No walk of the Essex coast is complete without a walk on the Broomway. But I give the warnings above for a reason. It is not, safely, a route for the uninitiated. Go with an experienced guide, as I did. These days, there’s only one regular guide, the estimable Tom Bennett, and I’d heartily recommend that you seek him out.

My chance to walk the Broomway came courtesy of Beach of Dreams. Ali Pretty had been keen to include the Broomway on her 500-mile walk along the Suffolk and Essex coasts in summer 2021, and set up for a small group of BoD people to walk the Broomway with Tom on her one free day, in July. Alas, there was a chance of lightning and so he had to cancel. As he explained, if you’re out on the estuary, you’re the tallest thing in the landscape, and that’s what the lightning heads for.

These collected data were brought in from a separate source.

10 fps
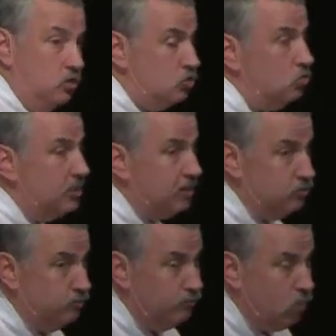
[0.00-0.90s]
in
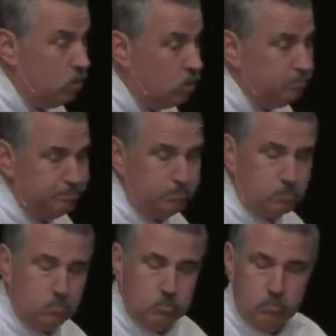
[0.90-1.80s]
2004,
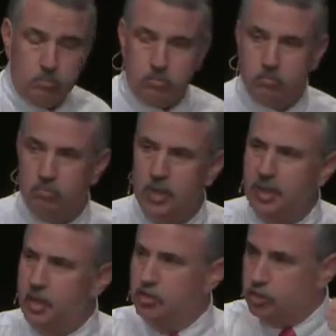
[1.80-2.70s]

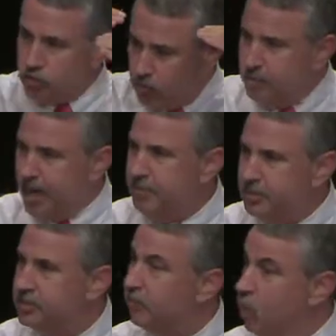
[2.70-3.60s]
just to remind
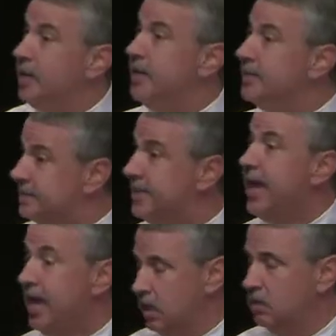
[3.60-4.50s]
myself, what did I
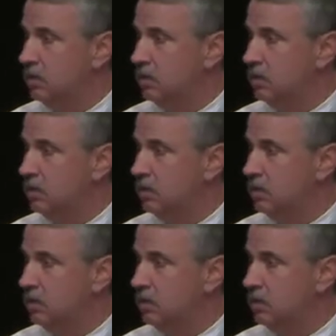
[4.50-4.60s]
say?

It was a long delay to our December date, but we had a peach of a morning. Some cloud, but high, with an impressionist painter’s sun peeping through from time to time. Little wind. We all gathered at the point of access, Wakering Stairs. Although the sea wall carries a right of way, and the private road (marked by green dots on the map) is surfaced, there’s no access if there is firing or bombing on the range. In general, weekends are OK.

The slipway at Wakering Stairs

Tom gathered us for our safety briefing and we set off. There are three key markers, each visible from the other (in perfect conditions like today), but I’ll not explain them here, lest someone set off with too much bravado.

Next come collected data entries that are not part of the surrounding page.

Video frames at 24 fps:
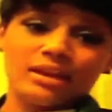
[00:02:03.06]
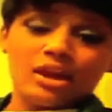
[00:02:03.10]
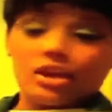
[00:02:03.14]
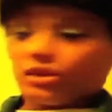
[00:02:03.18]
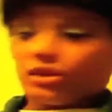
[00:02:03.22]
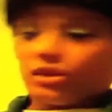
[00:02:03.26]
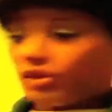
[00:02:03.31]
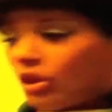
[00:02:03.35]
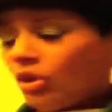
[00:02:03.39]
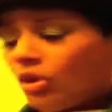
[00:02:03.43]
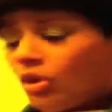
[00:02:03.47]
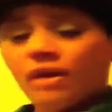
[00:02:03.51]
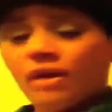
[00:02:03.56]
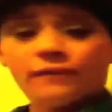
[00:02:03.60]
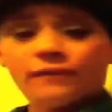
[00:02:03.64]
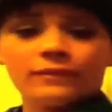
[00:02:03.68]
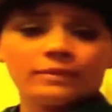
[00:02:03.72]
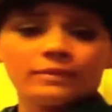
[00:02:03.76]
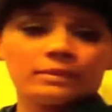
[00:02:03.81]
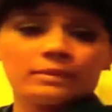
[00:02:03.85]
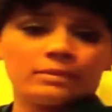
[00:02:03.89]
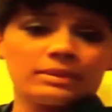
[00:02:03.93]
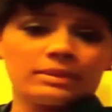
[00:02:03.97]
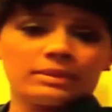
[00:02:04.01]
know her from
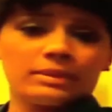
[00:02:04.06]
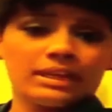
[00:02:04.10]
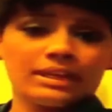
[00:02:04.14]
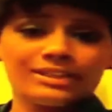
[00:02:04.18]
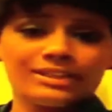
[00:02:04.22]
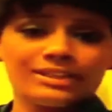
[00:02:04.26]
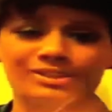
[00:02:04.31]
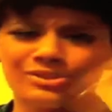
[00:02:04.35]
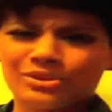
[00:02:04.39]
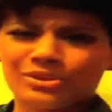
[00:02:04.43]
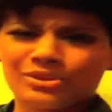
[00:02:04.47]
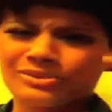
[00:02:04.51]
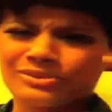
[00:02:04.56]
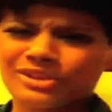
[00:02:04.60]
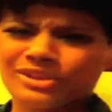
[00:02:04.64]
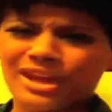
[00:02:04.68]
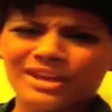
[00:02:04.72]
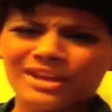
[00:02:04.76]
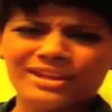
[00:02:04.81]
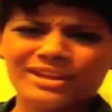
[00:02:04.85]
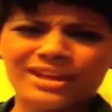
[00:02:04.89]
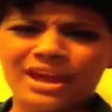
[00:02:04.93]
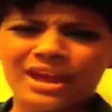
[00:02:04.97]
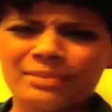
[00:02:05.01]
the beginning, so I'm trying
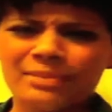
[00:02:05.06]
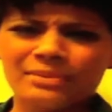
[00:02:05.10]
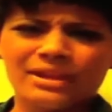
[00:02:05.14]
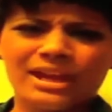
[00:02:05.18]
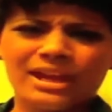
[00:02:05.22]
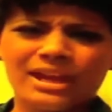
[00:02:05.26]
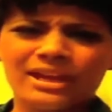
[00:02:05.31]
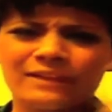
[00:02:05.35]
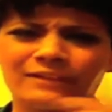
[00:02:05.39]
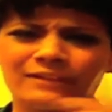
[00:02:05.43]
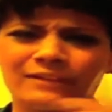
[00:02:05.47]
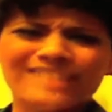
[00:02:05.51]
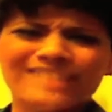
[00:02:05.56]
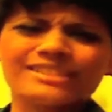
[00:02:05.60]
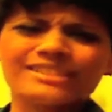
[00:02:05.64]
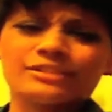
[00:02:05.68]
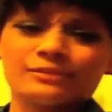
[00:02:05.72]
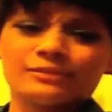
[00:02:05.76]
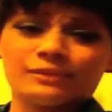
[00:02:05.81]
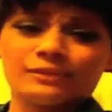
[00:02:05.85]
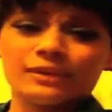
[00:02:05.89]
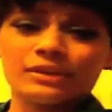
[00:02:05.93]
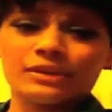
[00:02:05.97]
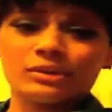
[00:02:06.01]
to comprehend if that's a
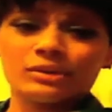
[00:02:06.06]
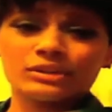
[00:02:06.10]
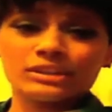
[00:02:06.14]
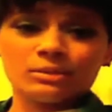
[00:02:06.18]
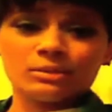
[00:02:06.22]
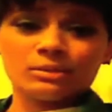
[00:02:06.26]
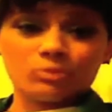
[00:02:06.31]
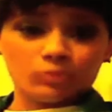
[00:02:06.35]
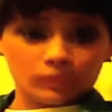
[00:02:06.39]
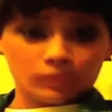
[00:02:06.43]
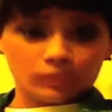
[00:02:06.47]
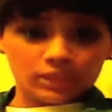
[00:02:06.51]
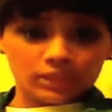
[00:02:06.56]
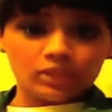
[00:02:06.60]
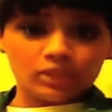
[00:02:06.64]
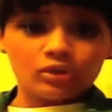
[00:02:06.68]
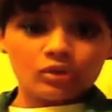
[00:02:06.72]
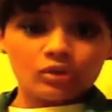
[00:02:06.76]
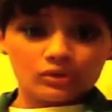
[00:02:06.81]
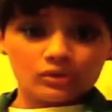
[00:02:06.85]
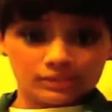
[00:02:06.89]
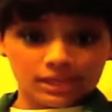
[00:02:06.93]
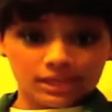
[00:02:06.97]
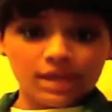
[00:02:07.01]
friend or someone willing to
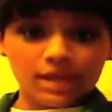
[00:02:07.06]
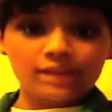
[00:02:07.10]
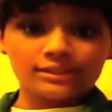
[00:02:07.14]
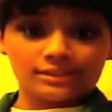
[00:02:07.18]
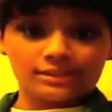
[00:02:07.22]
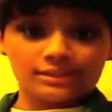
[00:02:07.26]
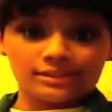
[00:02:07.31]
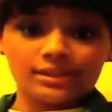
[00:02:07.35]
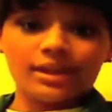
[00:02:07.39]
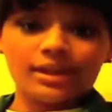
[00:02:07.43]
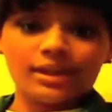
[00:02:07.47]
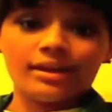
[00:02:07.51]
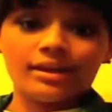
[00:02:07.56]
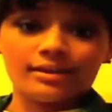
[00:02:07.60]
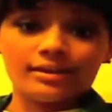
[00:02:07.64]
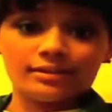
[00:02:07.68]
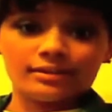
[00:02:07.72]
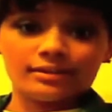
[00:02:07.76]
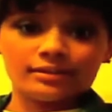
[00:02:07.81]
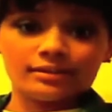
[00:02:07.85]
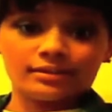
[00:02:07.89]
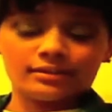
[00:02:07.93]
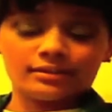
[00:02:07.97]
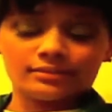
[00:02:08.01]
cause us to end.
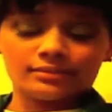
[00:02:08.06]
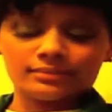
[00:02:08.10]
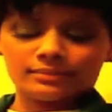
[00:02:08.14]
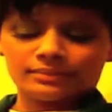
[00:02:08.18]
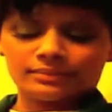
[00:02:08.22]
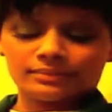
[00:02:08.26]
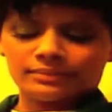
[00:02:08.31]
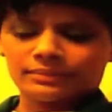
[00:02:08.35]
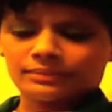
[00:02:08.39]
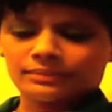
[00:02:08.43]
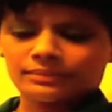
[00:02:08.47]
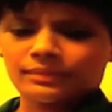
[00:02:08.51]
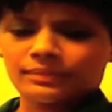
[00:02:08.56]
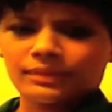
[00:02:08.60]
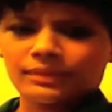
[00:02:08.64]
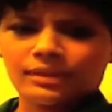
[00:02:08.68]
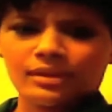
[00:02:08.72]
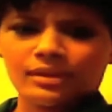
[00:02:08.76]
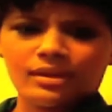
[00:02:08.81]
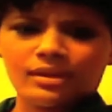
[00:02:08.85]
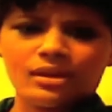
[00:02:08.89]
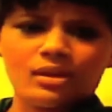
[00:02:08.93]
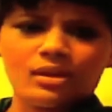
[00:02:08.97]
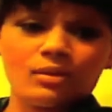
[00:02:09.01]

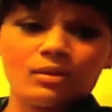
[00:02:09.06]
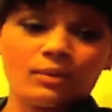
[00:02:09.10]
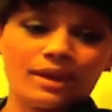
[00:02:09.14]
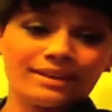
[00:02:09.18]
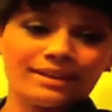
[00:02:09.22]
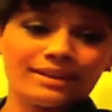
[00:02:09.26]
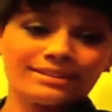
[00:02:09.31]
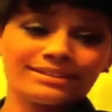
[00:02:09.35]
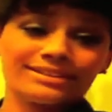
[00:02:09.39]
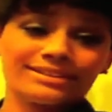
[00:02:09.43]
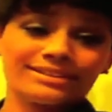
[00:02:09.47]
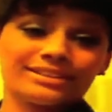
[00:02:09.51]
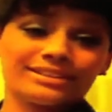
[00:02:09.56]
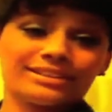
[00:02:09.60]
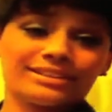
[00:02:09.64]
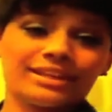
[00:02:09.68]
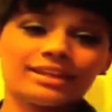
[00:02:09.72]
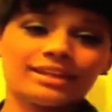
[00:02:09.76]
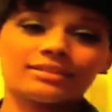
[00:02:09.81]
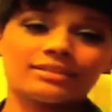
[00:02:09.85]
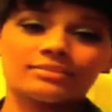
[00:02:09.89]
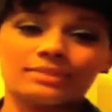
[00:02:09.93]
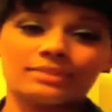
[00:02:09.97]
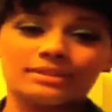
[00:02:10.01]
Why doesn't she
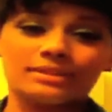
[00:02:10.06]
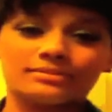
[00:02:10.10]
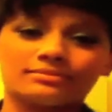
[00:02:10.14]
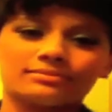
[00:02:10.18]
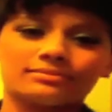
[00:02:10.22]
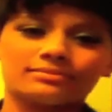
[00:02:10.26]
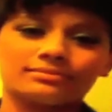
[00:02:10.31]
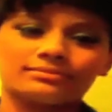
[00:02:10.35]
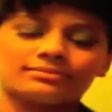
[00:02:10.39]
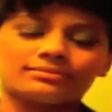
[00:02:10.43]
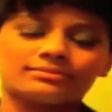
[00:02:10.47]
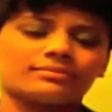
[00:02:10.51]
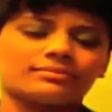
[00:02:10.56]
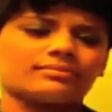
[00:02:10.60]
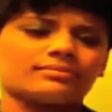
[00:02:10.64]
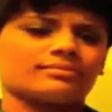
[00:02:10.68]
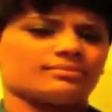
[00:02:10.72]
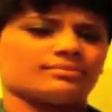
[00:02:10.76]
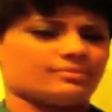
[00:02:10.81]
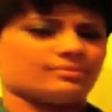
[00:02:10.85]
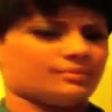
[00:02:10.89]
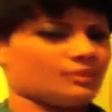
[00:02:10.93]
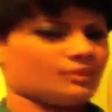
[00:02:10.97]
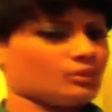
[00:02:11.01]
like me?
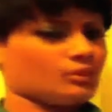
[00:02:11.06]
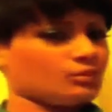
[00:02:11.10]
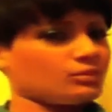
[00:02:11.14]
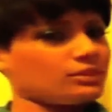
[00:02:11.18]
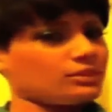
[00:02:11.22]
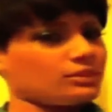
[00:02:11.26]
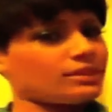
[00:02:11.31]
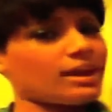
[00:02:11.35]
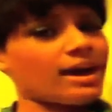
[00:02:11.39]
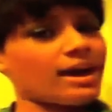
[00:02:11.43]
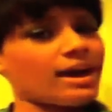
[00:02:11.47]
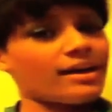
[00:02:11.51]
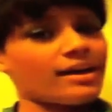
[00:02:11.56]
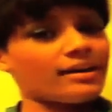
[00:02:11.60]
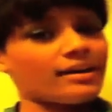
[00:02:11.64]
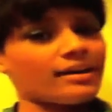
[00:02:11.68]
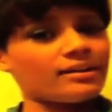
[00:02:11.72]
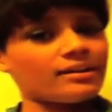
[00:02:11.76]
You and I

The texture of the sands is ever-varying, sometimes a little firmer, sometimes less so, always ridged, often with streaks of black showing carbon-richness that is a boon for bird life, ragworms and crustaceans; sometimes a little splash through puddles, other times a few yards through water as the undulations of the sands provoked little rivulets into dropping water from ground a few inches higher. Never were we more than ankle deep. Tom and I were in wellies, and I had barely a splash above the boots. He cautions though against barefoot, for there can be little shards of shrapnel or worse. At one point we found what seemed like a ring embedded in the sands. Anything unexplained could be ordnance and should not be touched, or approached. It happens that one of our party had an earlier life in the bomb disposal squad of the Greek army, but we did not wish to put his experience to the test.

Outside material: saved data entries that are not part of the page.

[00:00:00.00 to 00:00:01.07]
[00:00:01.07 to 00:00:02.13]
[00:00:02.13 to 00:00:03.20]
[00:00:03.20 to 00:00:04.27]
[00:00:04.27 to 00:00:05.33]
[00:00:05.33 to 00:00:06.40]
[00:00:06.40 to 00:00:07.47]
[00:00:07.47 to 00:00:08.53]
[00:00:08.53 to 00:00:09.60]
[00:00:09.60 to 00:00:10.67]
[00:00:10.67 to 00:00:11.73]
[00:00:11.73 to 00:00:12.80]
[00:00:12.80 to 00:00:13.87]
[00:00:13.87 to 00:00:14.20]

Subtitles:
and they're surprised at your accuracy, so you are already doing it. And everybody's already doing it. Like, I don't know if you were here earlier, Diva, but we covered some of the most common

Tom and Ali at the head of the group

At length we reached the extremity of a rubble spit that extends from Asplin’s Head. It’s the second of five points at which the Broomway made landfall, and the one almost exclusively used today, for the rubble spit makes access through the Black Grounds less of a problem here – although we stayed just off shore, where the rubble made it easier for us to prop rucksacks and so forth.

For return, conditions were so benign that Tom took us on a slight banana bend a little further out to sea. Nothing too dramatic, but it made us feel something like explorers, treading where others did not. Only gently mind; there’s another three miles beyond, a land with no return.

Across the sands

If there’s a fault with this entrancing walk, through a mirror-land with a high sky, it’s that it’s over too quickly. I don’t know if I will ever return but in the right conditions, and the right partner or two, I’d love to try. I know the bearings, the waymarks now. To accomplish the Broomway walk self-guided would perhaps be more of an accomplishment than reaching Cape Wrath.